Thanks to its broad portfolio diversification and its focus on office use in central locations, the exposure of PSP Swiss Property in the sectors affected by the official business closures is manageable. Moreover, the impact on these tenants varies widely. Overall, rent reliefs in the amount of CHF 4.6 million were recognised during the reporting period. The level of rent collection was high at 97% in 2020. At the end of 2020, outstanding lockdown-related rent receivables amounted to CHF 5.4 million.
On 4 February 2021, a 0.200 % bond (all-in 0.22 %) with a volume of CHF 200 million and a maturity in 2031 was issued. On 16 February 2021, a 0.000 % private placement (all-in -0.42 %) with a volume of CHF 50 million and a maturity in September 2021 was issued.
Material proposals to the Annual General Meeting on 31 March 2021
For the business year 2020, the Board of Directors proposes an increase in the ordinary dividend payment to CHF 3.65 per share (previous year: CHF 3.50). In relation to net income excluding gains/losses on real estate investments, this corresponds to a payout ratio of 77.6%; in relation to the 2020 year-end share price of CHF 118.30, it corresponds to a yield of 3.1%.

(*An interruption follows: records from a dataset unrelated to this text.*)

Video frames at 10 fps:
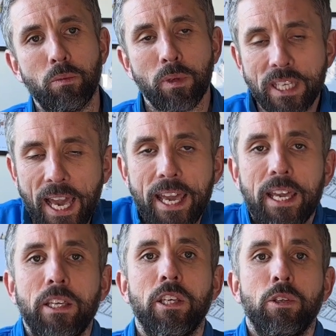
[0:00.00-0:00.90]
get
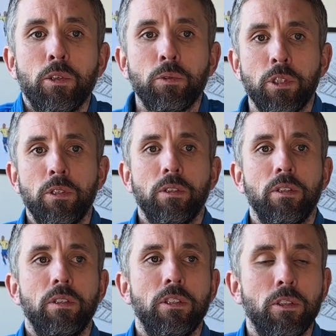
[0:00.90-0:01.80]
it. You
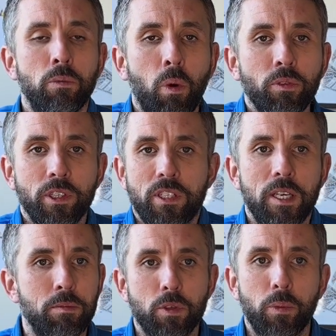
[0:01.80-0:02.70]
want your
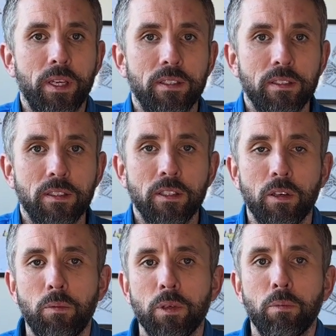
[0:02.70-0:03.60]
team to win. We
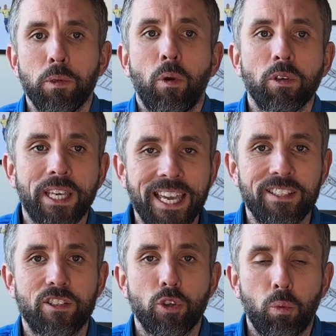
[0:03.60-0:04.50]
want
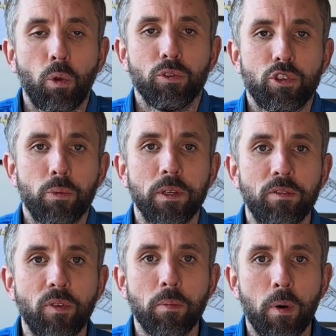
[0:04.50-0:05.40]
kids to want to win
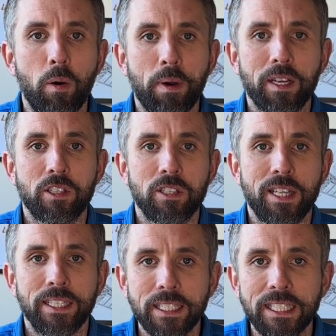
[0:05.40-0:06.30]
football matches.
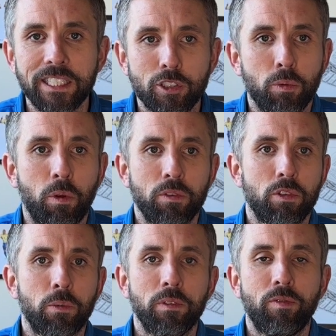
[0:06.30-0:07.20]
They need to want
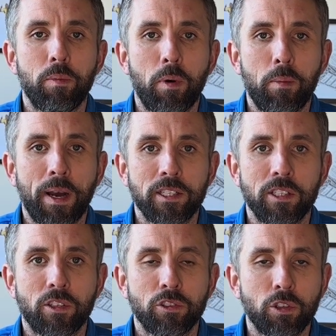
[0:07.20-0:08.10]
to win football
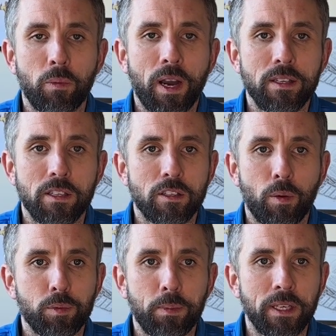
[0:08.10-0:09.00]
matches, because otherwise it
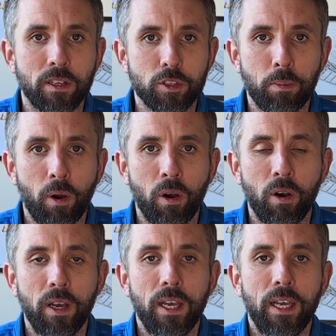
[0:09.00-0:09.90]
stops being a sport.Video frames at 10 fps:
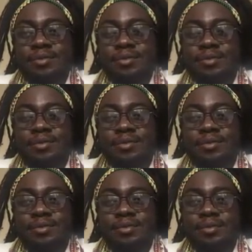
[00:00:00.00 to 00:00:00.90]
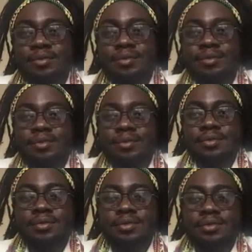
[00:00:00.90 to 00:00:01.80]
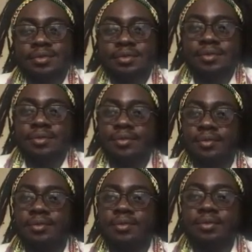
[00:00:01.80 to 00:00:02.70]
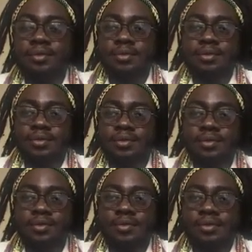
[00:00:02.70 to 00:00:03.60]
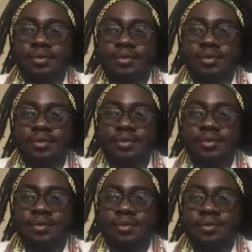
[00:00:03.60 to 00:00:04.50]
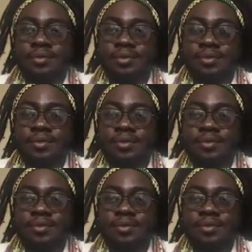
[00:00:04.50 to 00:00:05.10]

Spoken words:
(not speaking)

Except for Mr. Nathan Hetz, all members of the Board of Directors and the Compensation Committee as well as Mr. Luciano Gabriel as Chairman of the Board of Directors stand for re-election. The Audit Committee and the Compensation Committee shall consist of the three current members: Peter Forstmoser, Adrian Dudle, and Josef Stadler; Peter Forstmoser is again foreseen as Chairman of both committees. The Nomination Committee shall also consist of the current three members, Josef Stadler (Chairman), Corinne Denzler and Adrian Dudle.
Furthermore, the Board of Directors proposes the re-election of Ernst & Young AG, Zurich, as statutory auditors for the business year 2021.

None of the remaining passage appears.